Have you been following the news about certain states wanting to secede from the union?
No, I do not get my news from Civil War Times (an actual, modern-day publication), nor am I talking about a publicity stunt to coincide with the release of Steven Spielberg’s new film, Lincoln, in which our much-revered 16th president sounds disconcertingly like Walter Brennan.*
As I write this in the 21st Century, there are actually secession petitions circulating in Texas, Florida, Georgia, Alabama and Tennessee. But nobody outside of those states seems too upset about it. Would it really be a big deal if they left? Sure, the U.S. would produce less crude oil and fruit, but, on the other hand, I think America can afford to take a hit in our global market share of evangelists and old Jews.
It seems the people in these fledgling nations are sick and tired of being lorded over by the federal government and would like very much to be lorded over only by their state governments which, of course, would become their federal governments as soon as they seceded. But, okay, point taken: it would be one less layer of bickering politicians, and who can really be against that except the bickering politicians?
So, after giving the matter some serious thought while eating lunch, I have come to the conclusion that we should let them go. They’re grown states now and we can’t expect to keep them in the bosom of our country forever. Maybe it is time for them to go out and make their own ways in the world, possibly after sowing some wild oats or, in the case of Georgia, some wild peaches. Sure, they’ll make some mistakes, but hopefully they’ll learn from them. And meanwhile, the rest of us will realize many benefits:
- It’s high time that the world had a few countries with citizens that did not descend from apes.
- Our unemployment rates would decline due to more job openings in the border patrol.
- The average age of an American would go down substantially.
- Cuba would no longer be only 90 miles from our shores.
- Five more countries would score below America in math and science.
- It might be fun to watch Alabama and Texas get into a war over Louisiana, Arkansas and Mississippi.
- Our professional sports leagues will get to expand to more nations.
- We can prevent the five states from getting into the United Nations and say “Nyah, nyah, nyah, nyah, nyah.”
- Country music would come from a different country.
- It would be exciting to see what sort of money and postage stamps they come up with. I’m especially looking forward to Florida’s large-type currency.

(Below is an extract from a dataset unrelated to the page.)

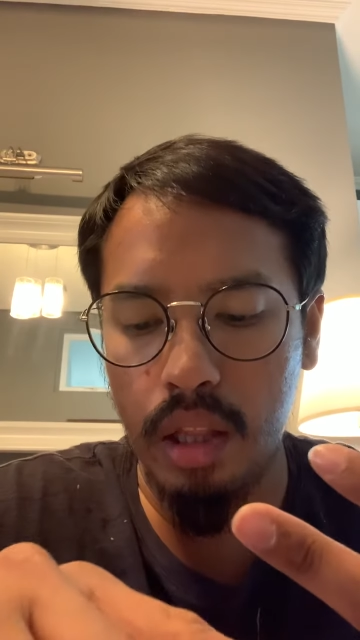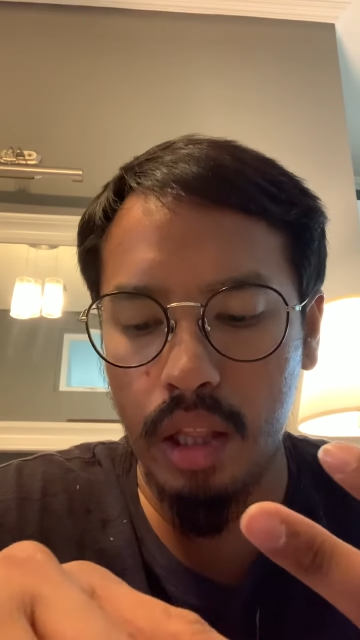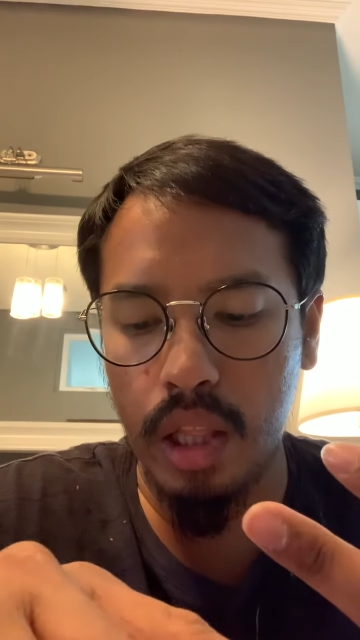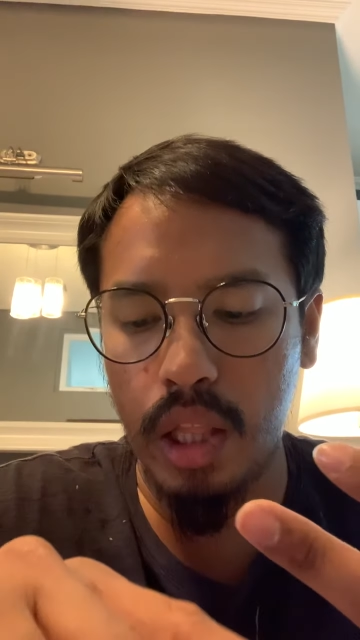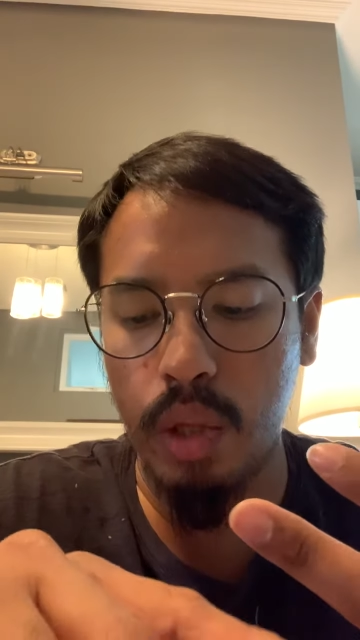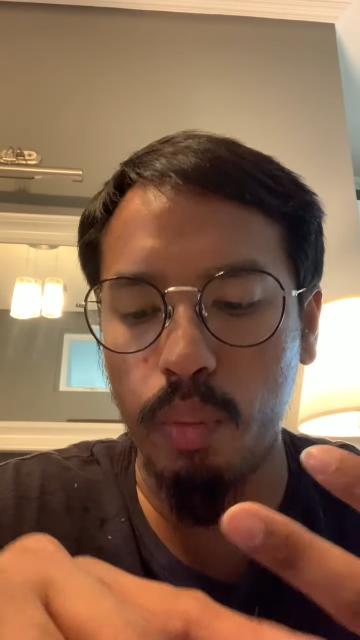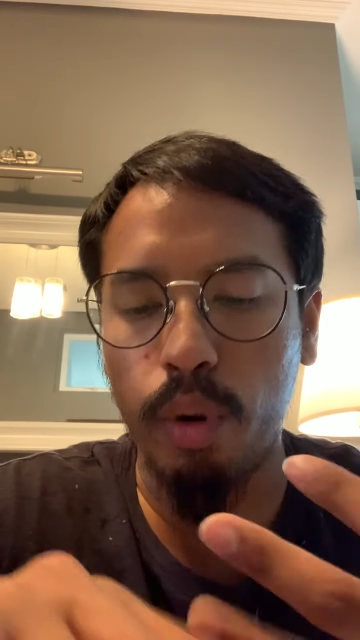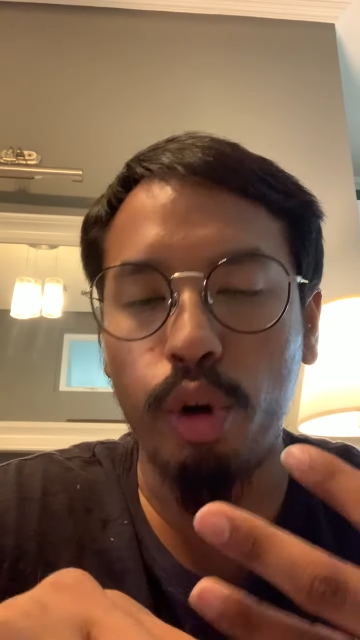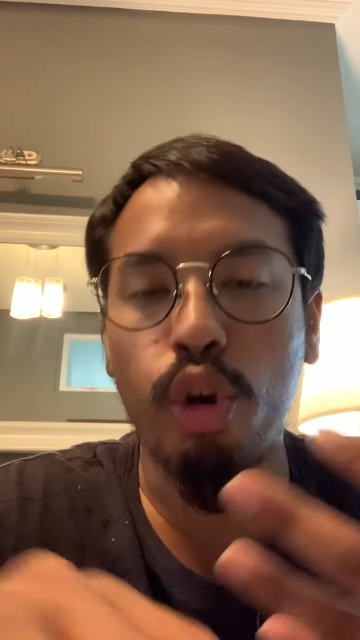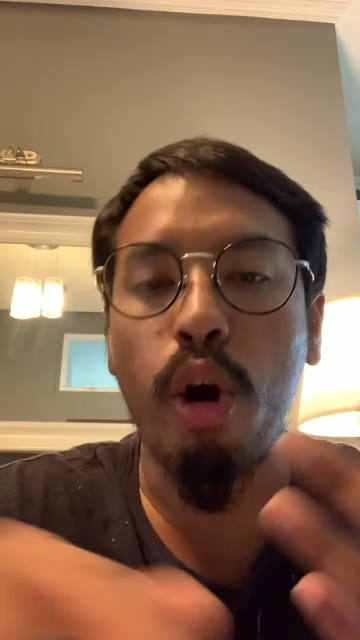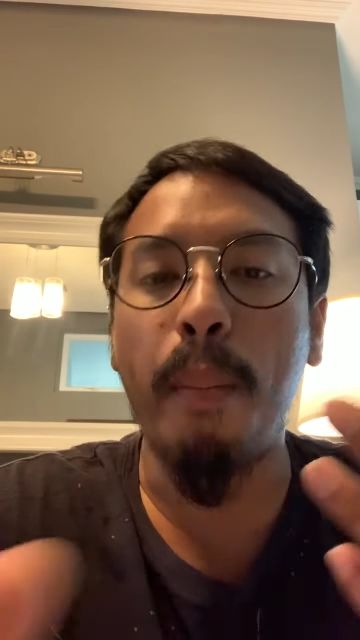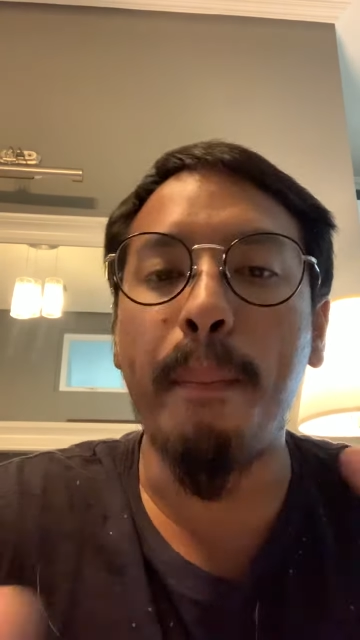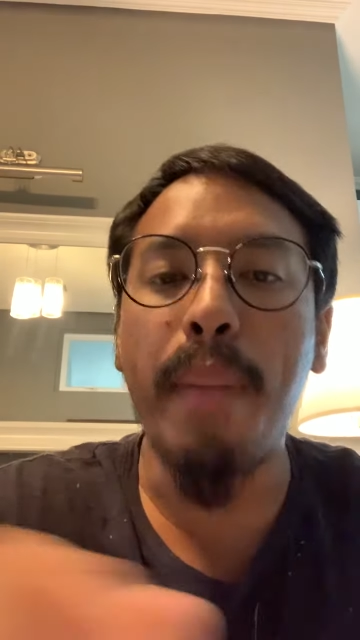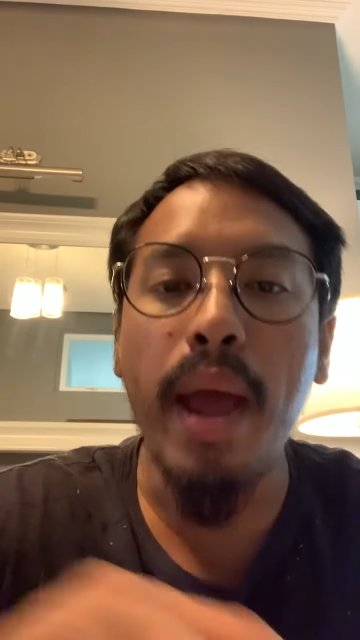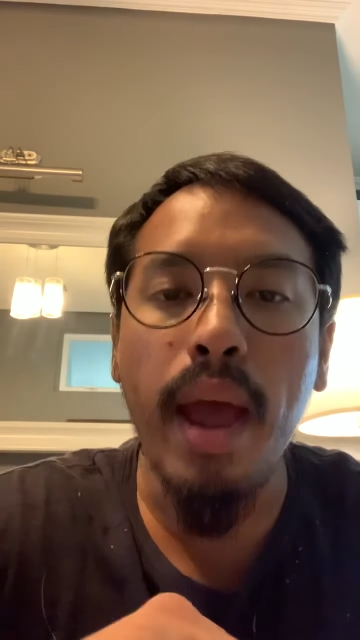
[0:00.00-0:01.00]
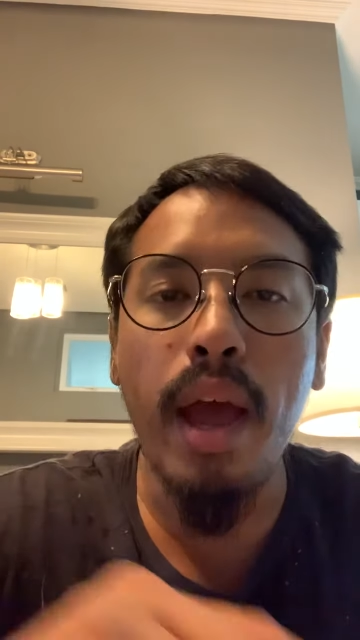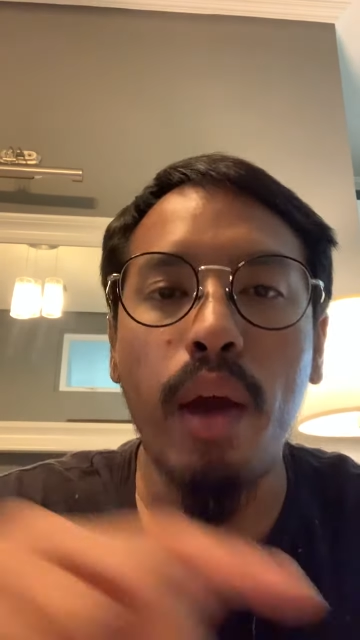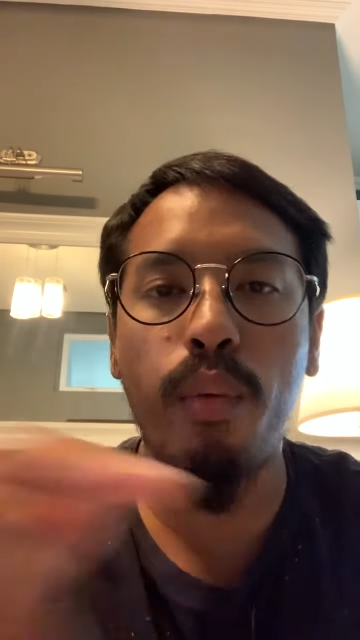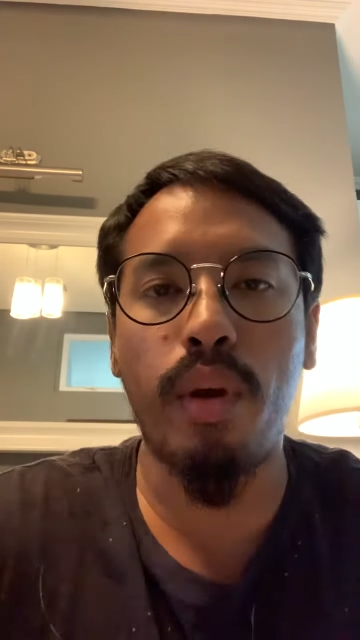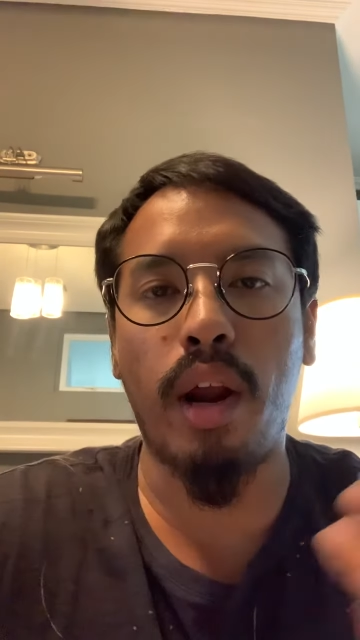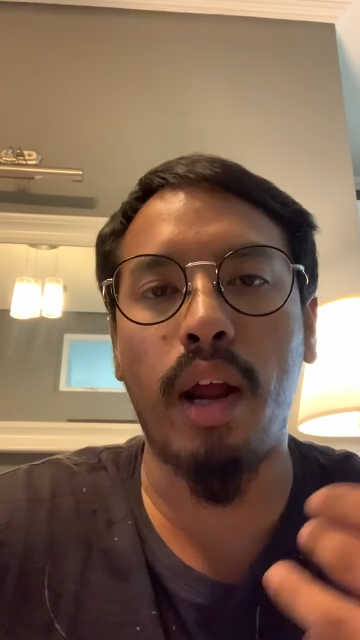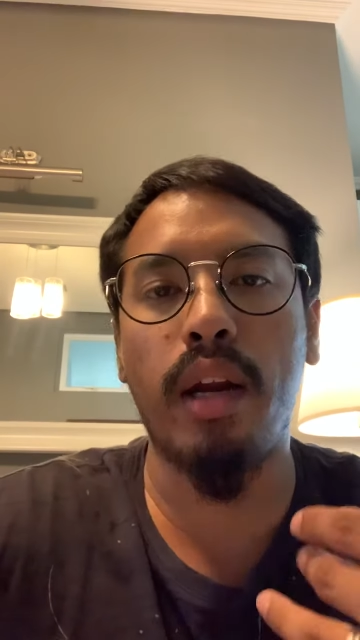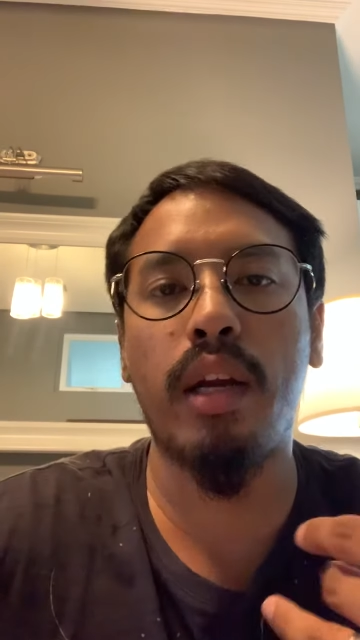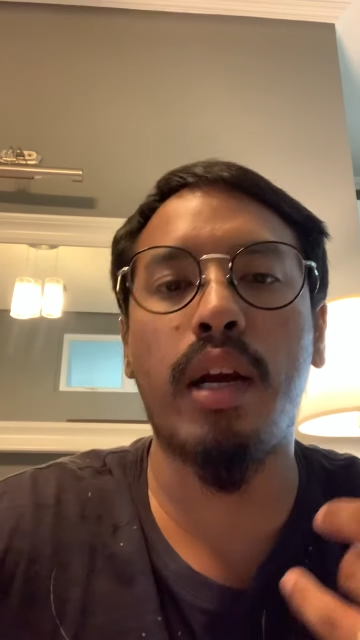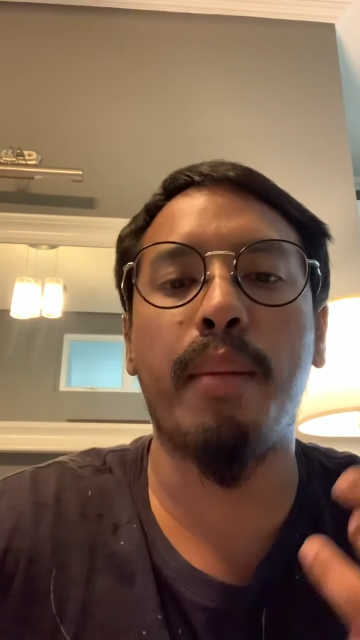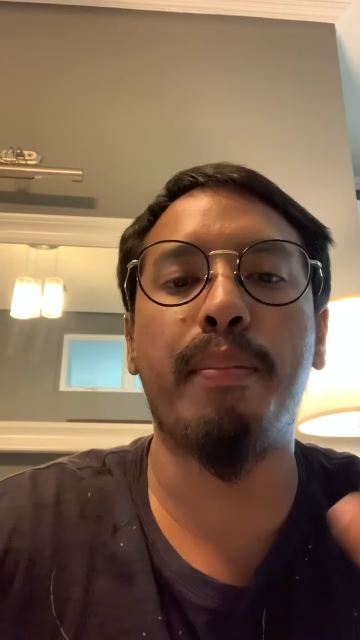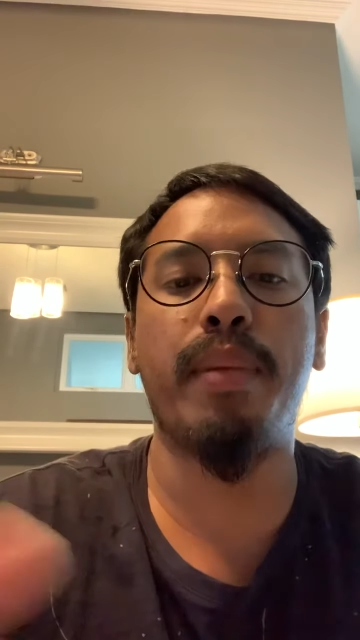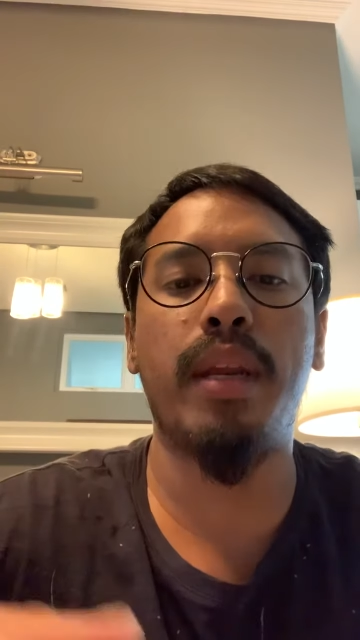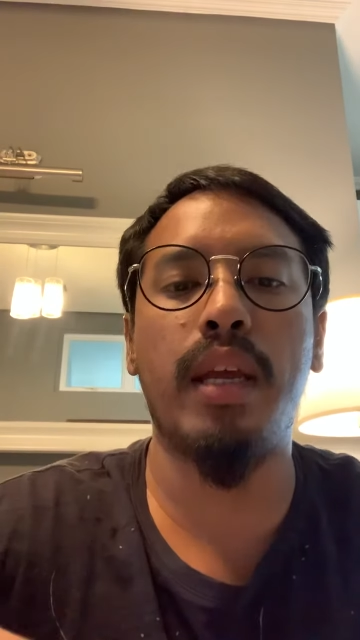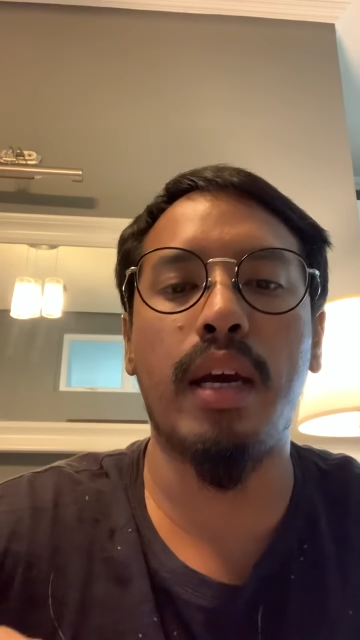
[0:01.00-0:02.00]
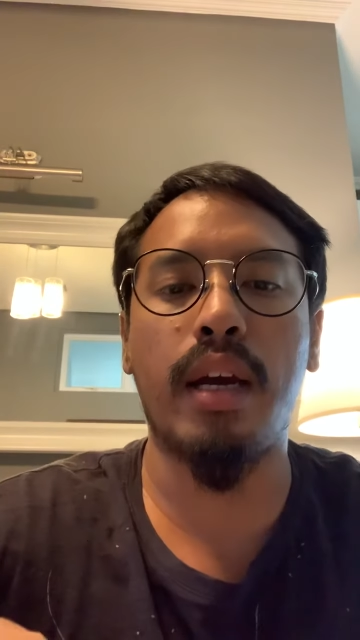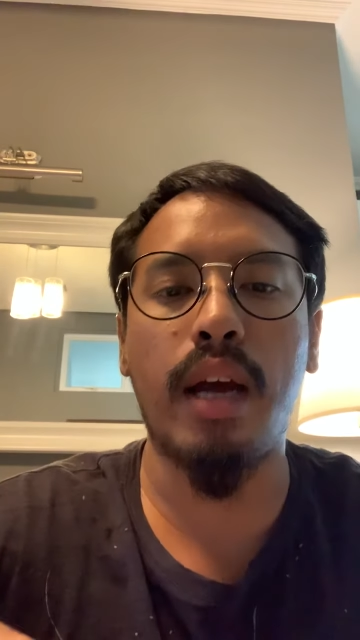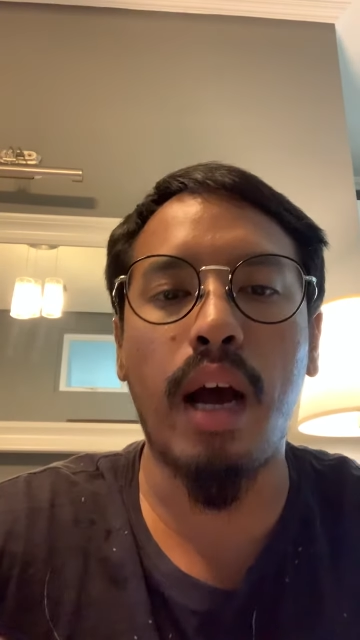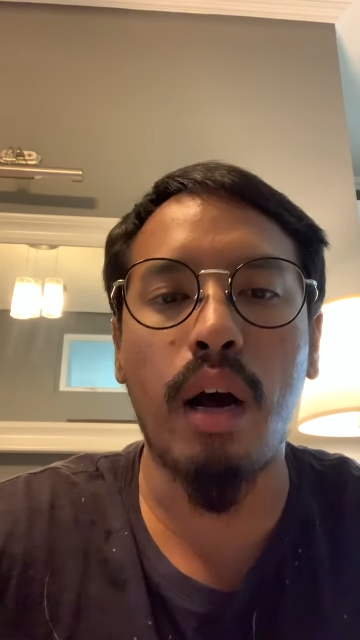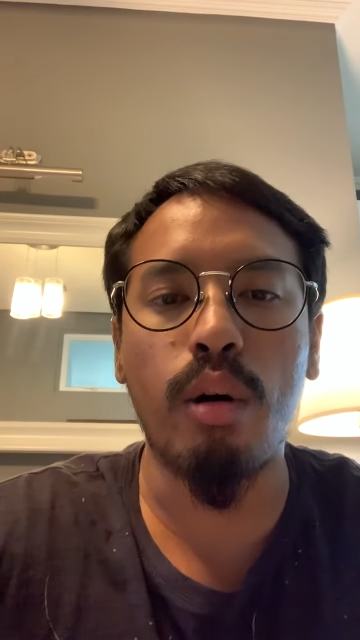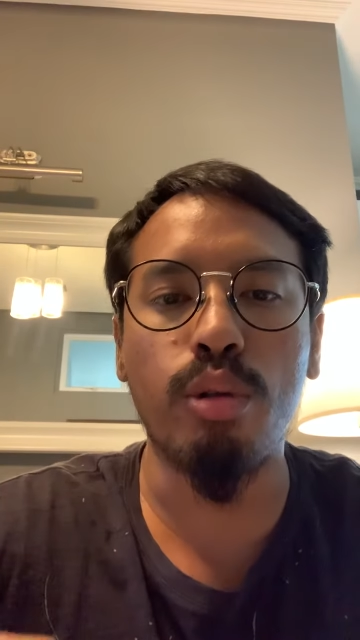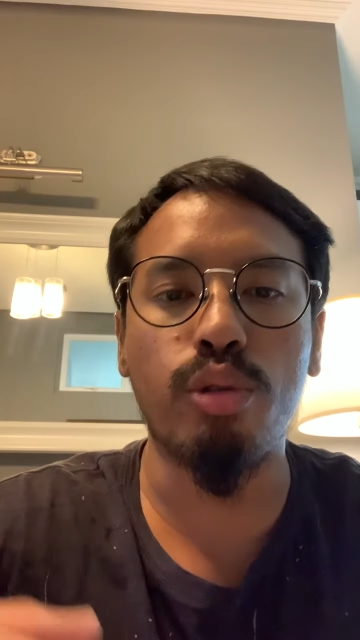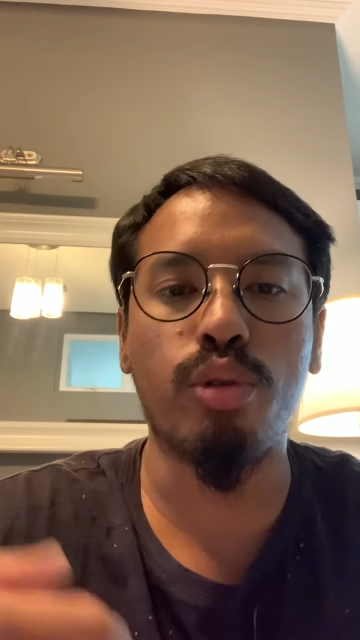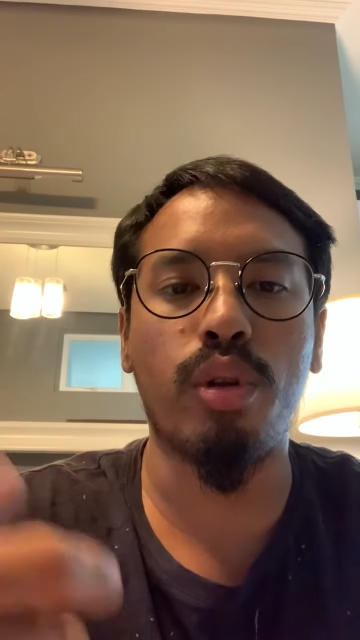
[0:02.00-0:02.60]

They want to compare with other company accounts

- New line for Jeff Foxworthy: “If you need a passport to go to a dentist, you might be a redneck.”
- We can say that Jeb Bush was born in a foreign country.
- The U.S. Space and Rocket Center in Huntsville, AL would have to change its name. Little Ocmulgee State Park in Georgia should change its name, too, but that has nothing to do with secession. It’s just a disgusting -sounding name.**
- If we could kick out one more state, we could eliminate a row of stars from our flag. I’m thinking Arizona. That way, whenever an Arizonian was walking around in our country, authorities could make them show their papers.
- Medicare and Social Security would be suddenly solvent without Florida.
So let’s hope those states succeed with their seceding.
*In case you’re too young to know who Walter Brennan was, he was a character actor who always seemed to be cast in the roll of “pappy,” and who, apparently, sounded like Abraham Lincoln. Listen here.
**But at least it’s not a big Ocmulgee.